Omnibus—American Profiles (e one)
This impressive unearthing from the Archive of American Television selects 14 episodes from a biographical series that ran on all three networks successively from 1952 to 1960. The profiles range from humorist James Thurber and novelist William Faulkner to conductor Leonard Bernstein and architect Frank Lloyd Wright. There’s even a segment with Dr. Seuss, Theodore Geisel, who narrates a walk through the “ultimate museum.” Narrated by Alistair Cooke, who also conducts most of the interviews, these Omnibus episodes show off the artistic and cultural bounty once available on network television

Wish Me Luck, Series 3 (Acorn Media)
This British made-for-TV series, originally telecast in 1989, continues the grippingly told true story of English women who were Allied secret agents while France was occupied by the Nazis. These eight hour-long episodes lead up to D-Day, as the London home office gives the spies orders to perform dangerous missions in the hopes that they divert German attention away from Normandy prior to the June 6 invasion. A top-notch cast is led by Jane Asher (best known as Paul McCartney’s pre-Linda fiancĂ©e) as the embattled chief of the home office.

CDs of the Week
Bacewicz—Chamber Music
(Deutsche Grammophon)

Ginastera—Cello Concertos

These discs of two of the 20th century’s most underappreciated composers prove that some record companies still release recordings that fill gaps in a shrinking repertoire.
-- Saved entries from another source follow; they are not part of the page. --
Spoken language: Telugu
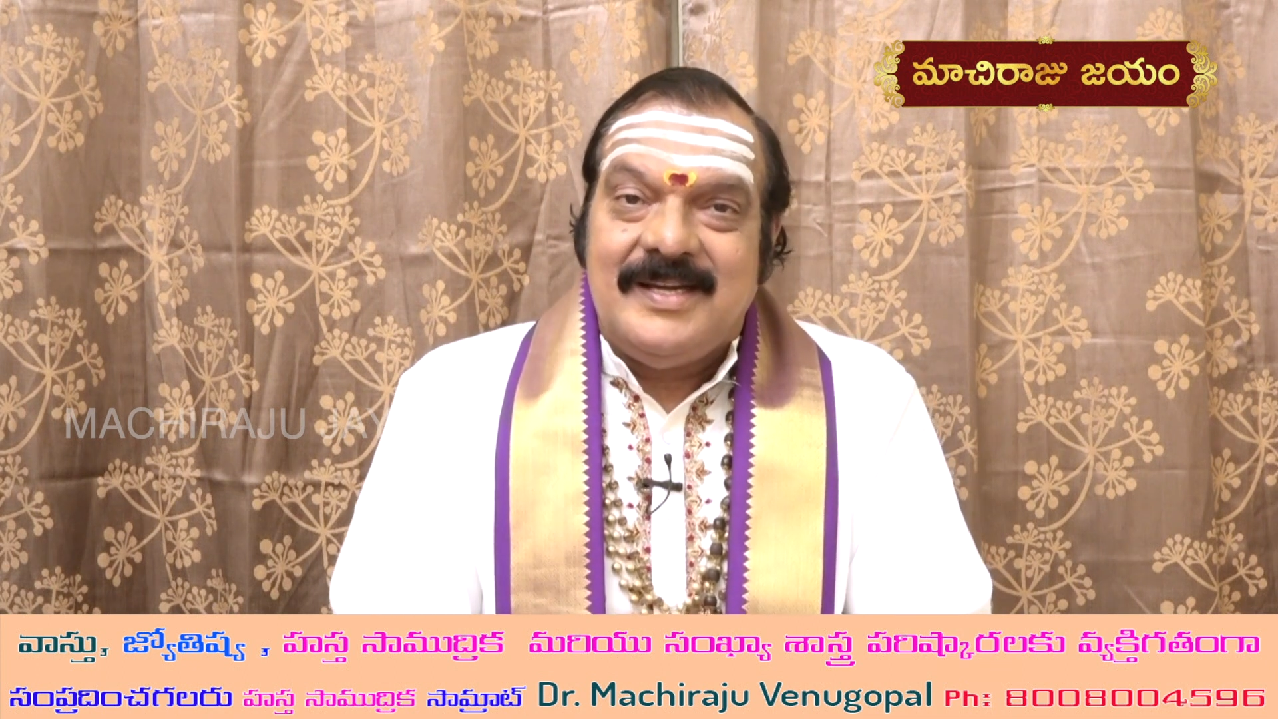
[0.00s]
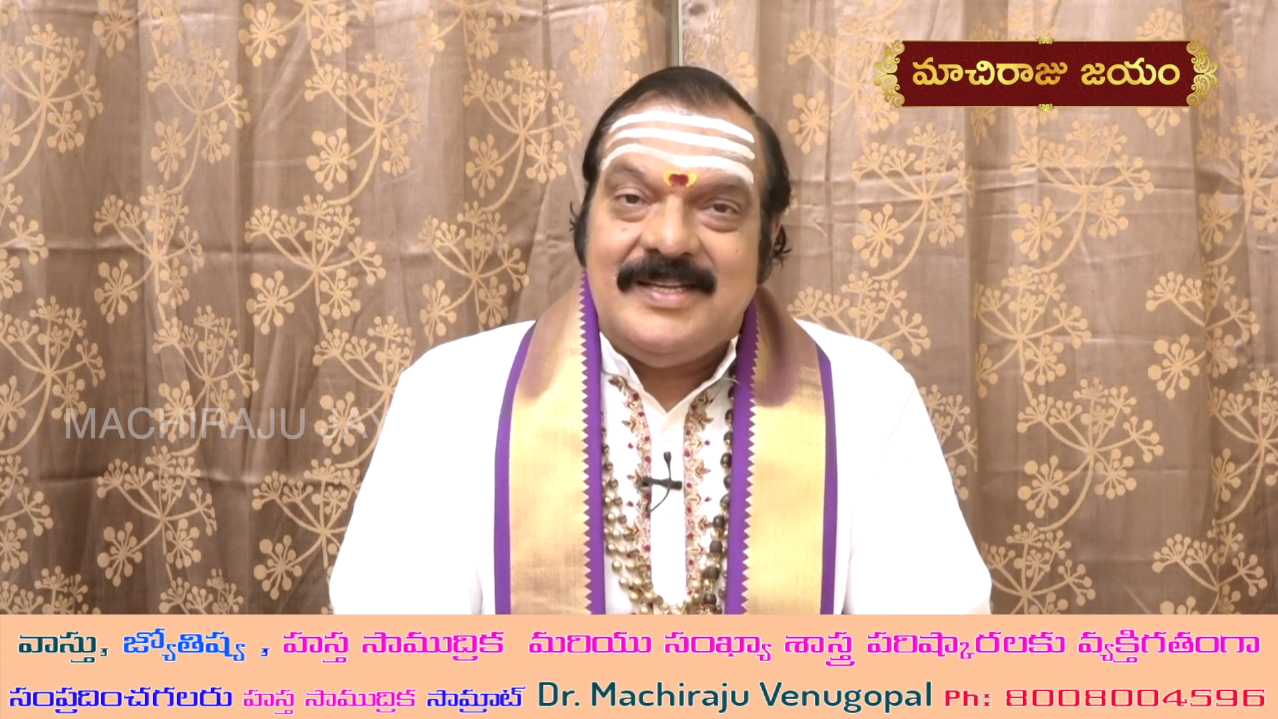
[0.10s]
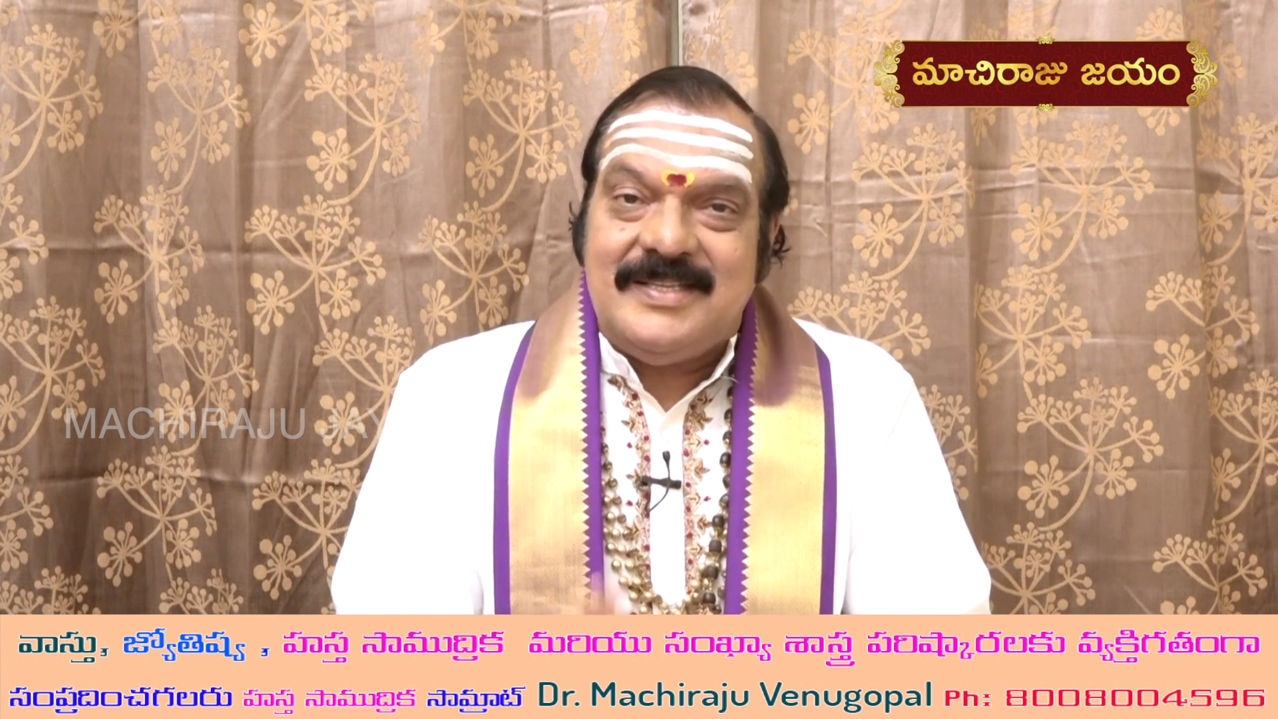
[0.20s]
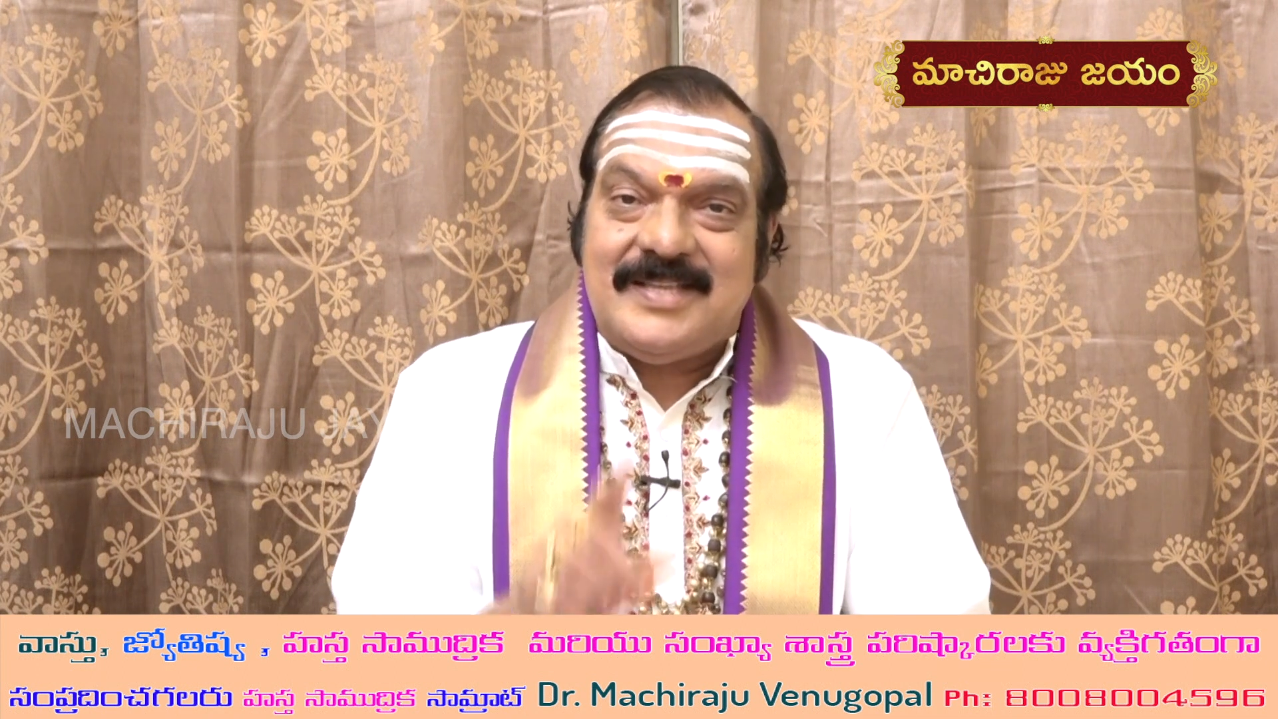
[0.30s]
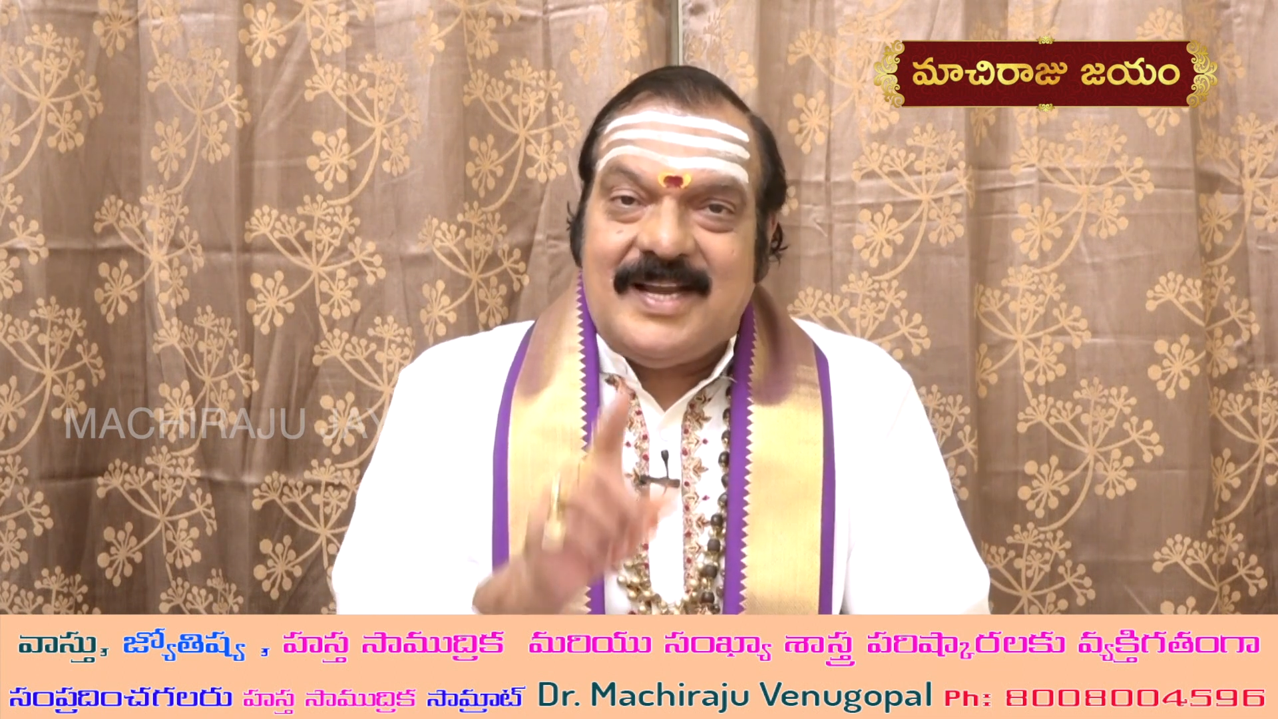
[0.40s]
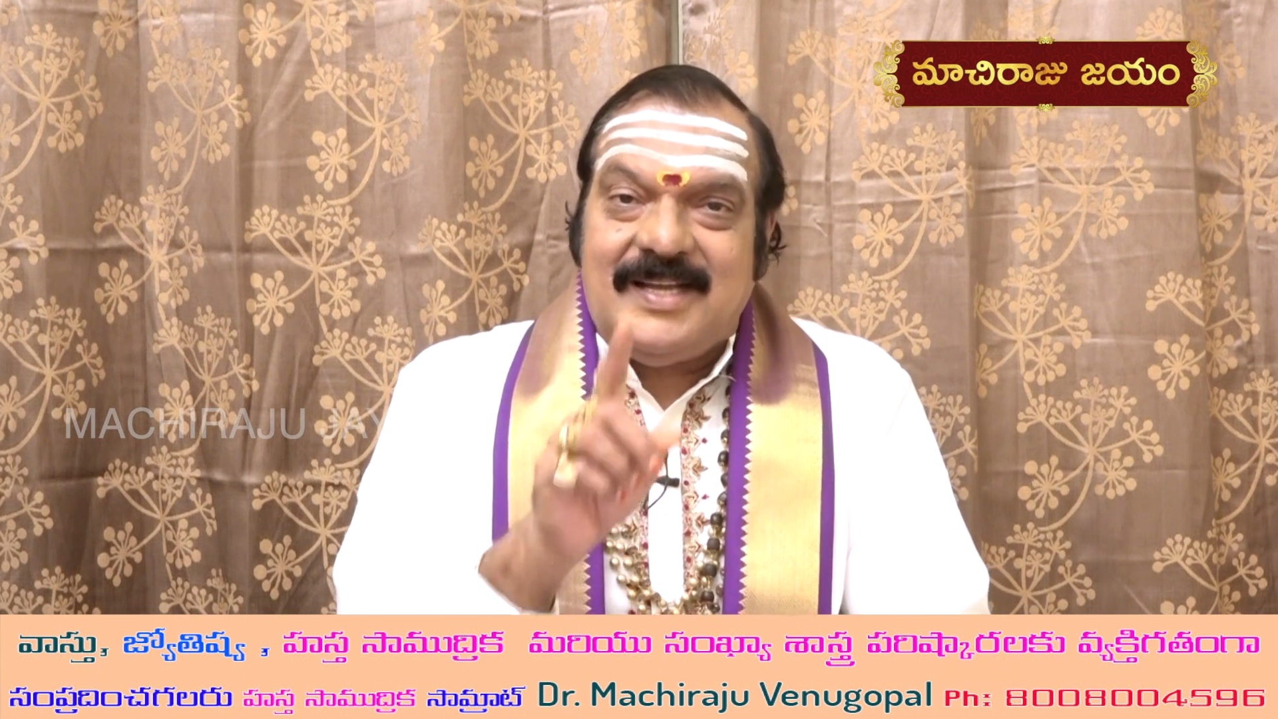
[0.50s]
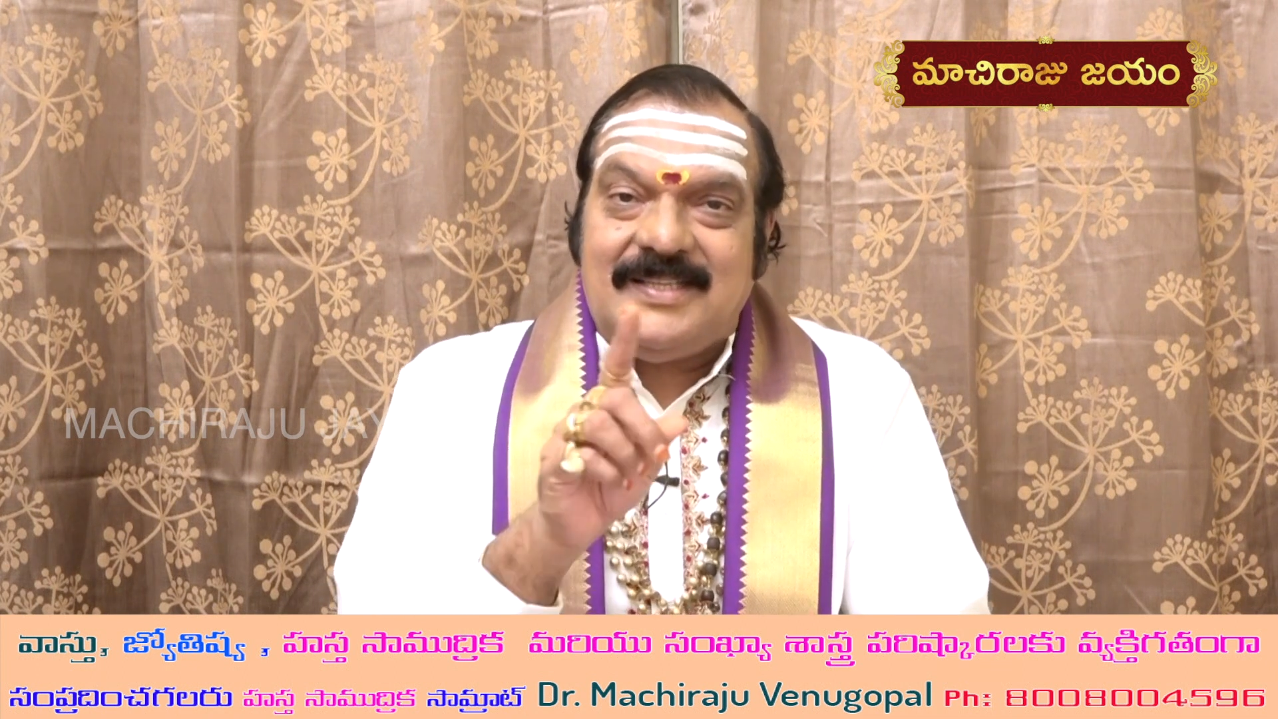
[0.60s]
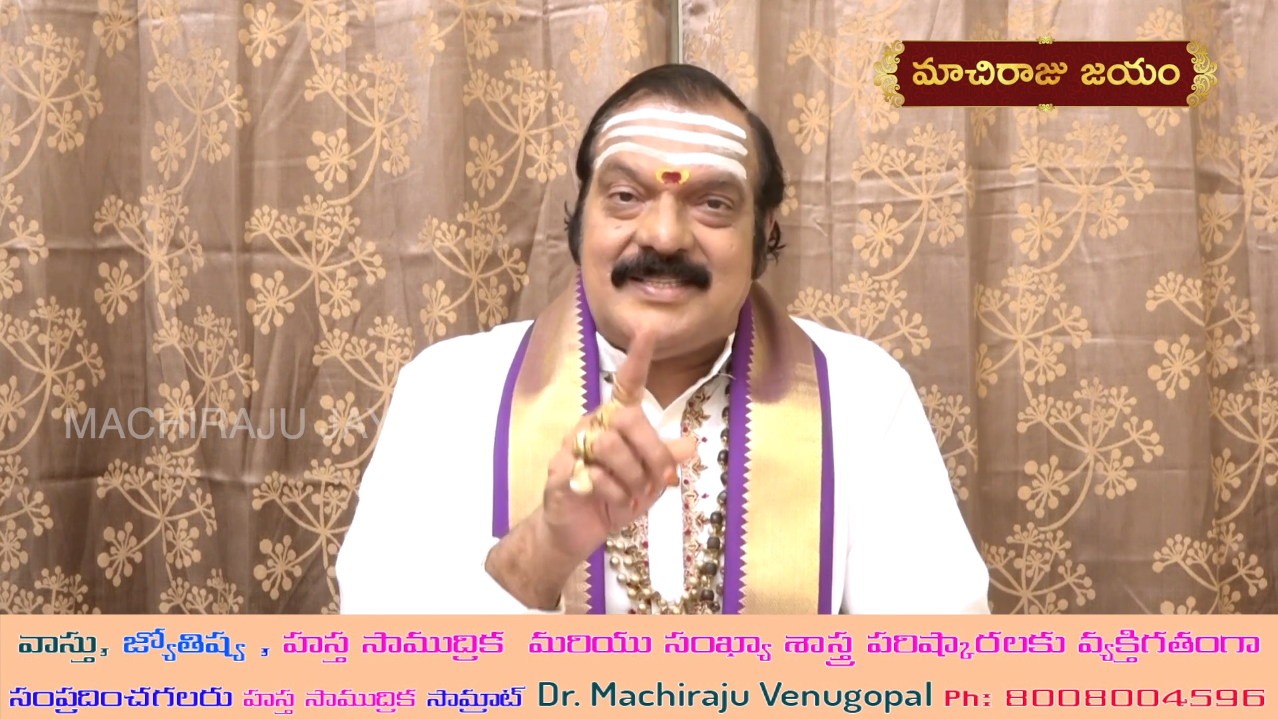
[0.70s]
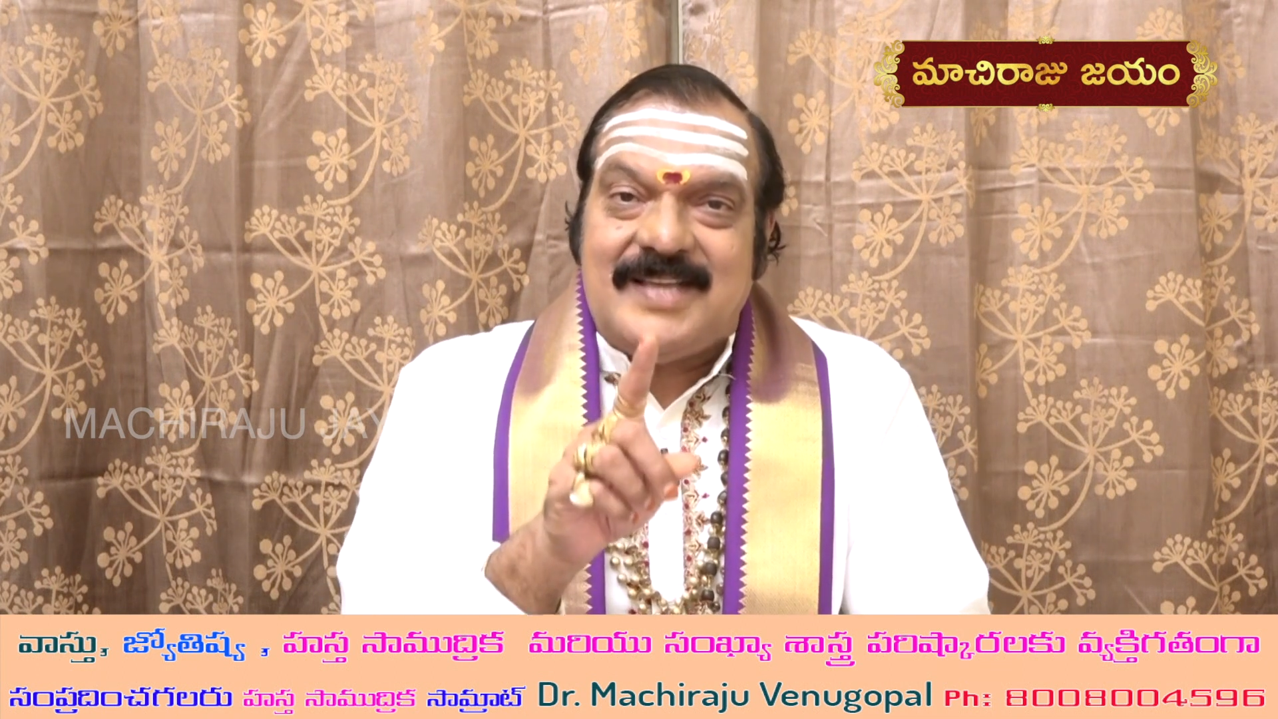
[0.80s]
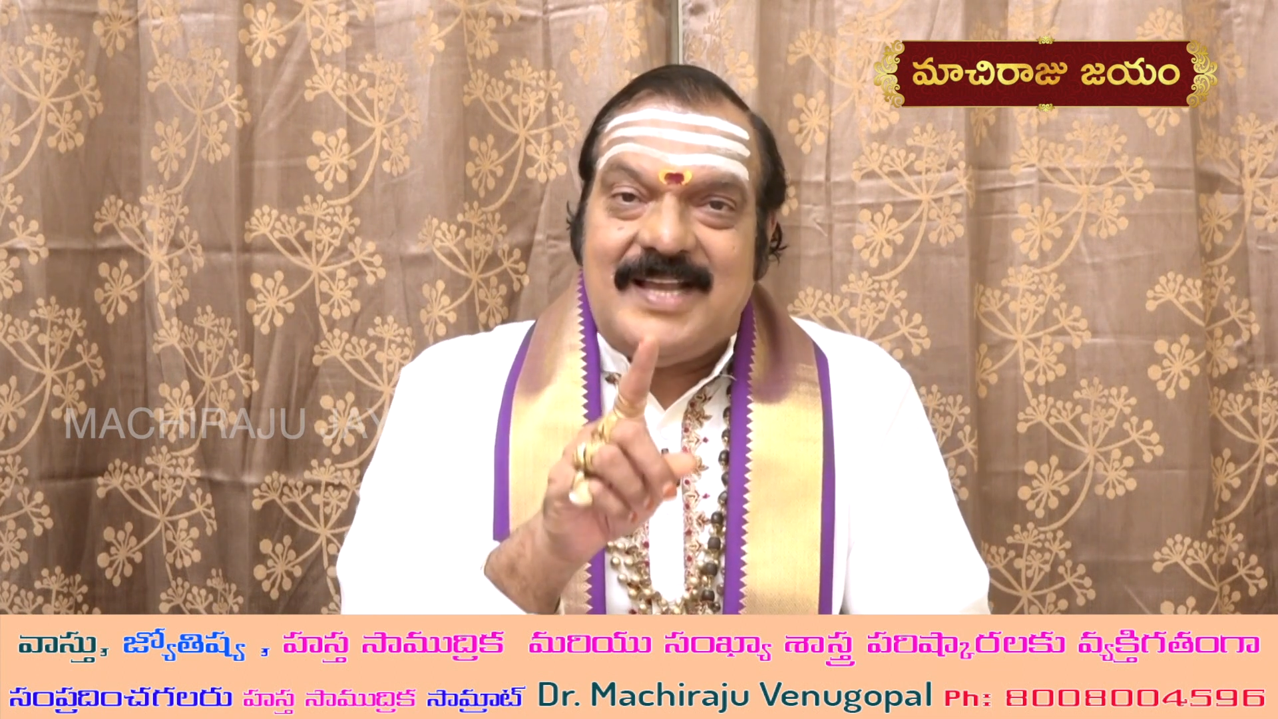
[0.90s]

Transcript: నీ సంగతి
The haunting chamber music of Polish composer Grazyna Bacewicz (1909-1969), including her two masterly piano quintets and the forceful 2nd piano sonata, is passionately played by fellow Poles: pianist Krystian Zimerman and a string quartet. Argentine Alberto Ginastera (1916-1983) composed two dramatic cello concertos inspired by his wife, cellist Aurora Natola, both unabashedly modern without embracing atonality or 12-tone complexity. Mark Kosower performs the concertos with controlled intensity, accompanied by conductor Lothar Zagrosek and the Bamberg Symphony.